Data excerpts:
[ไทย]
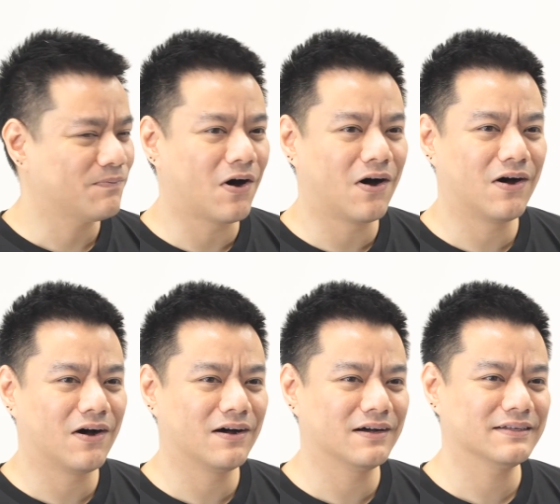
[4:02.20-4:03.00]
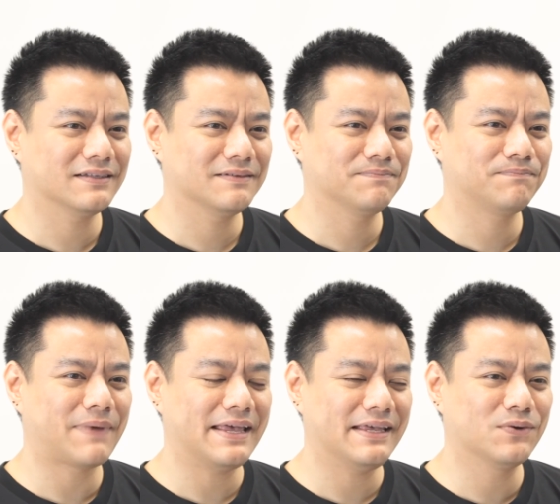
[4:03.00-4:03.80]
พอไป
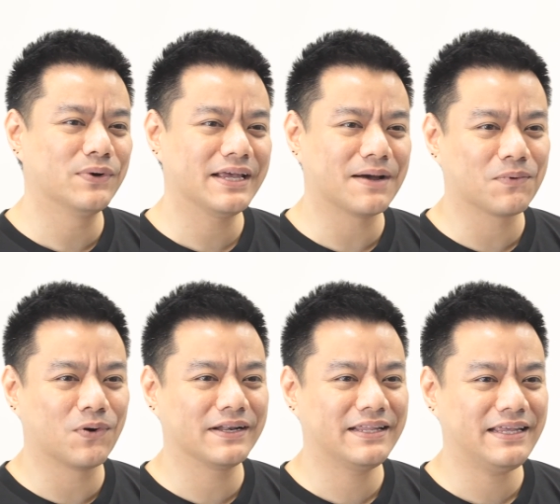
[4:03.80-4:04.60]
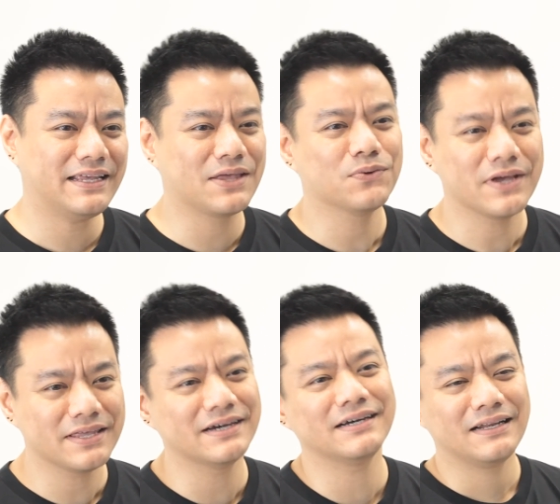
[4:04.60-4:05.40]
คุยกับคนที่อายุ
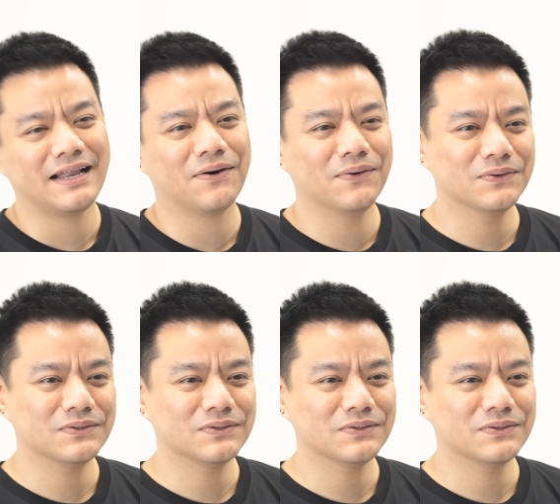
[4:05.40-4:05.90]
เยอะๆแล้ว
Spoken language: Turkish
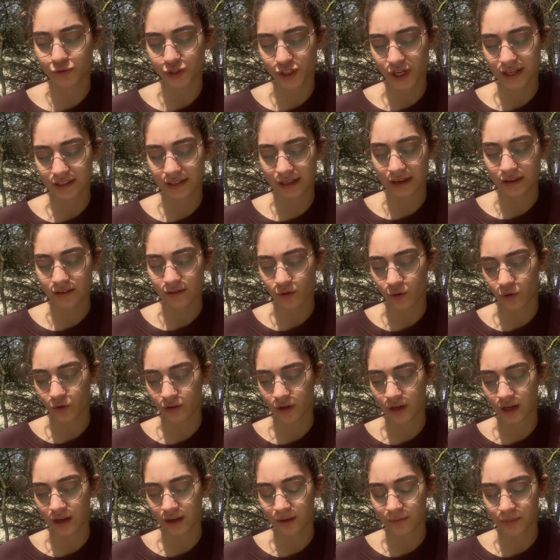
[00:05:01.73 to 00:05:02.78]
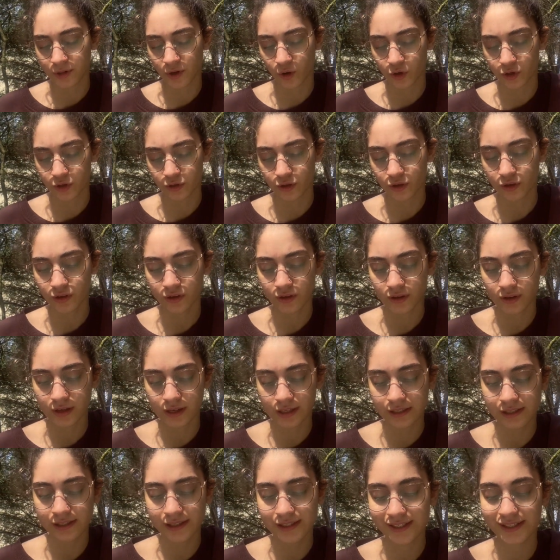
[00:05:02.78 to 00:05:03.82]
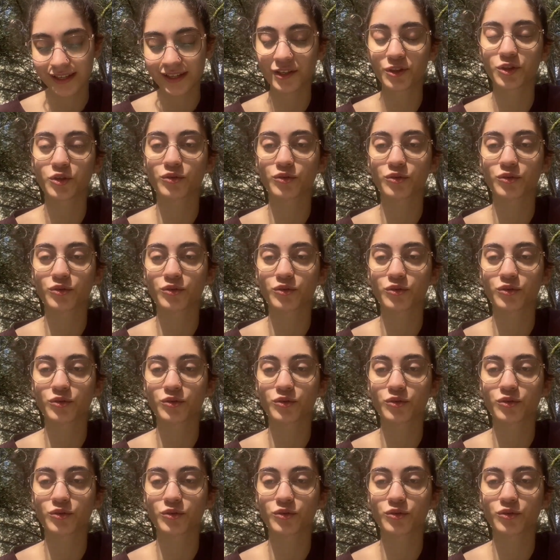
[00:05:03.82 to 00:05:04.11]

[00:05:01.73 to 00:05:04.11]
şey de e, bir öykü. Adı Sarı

→ **Aim of the exercise**
Skipping any pictures, copy the line that holds "[00:05:02.78 to 00:05:03.82]" and each line after it through the last line of the records, unchanged, and no other lines.

→ **Output of the task**
[00:05:02.78 to 00:05:03.82]
[00:05:03.82 to 00:05:04.11]

[00:05:01.73 to 00:05:04.11]
şey de e, bir öykü. Adı Sarı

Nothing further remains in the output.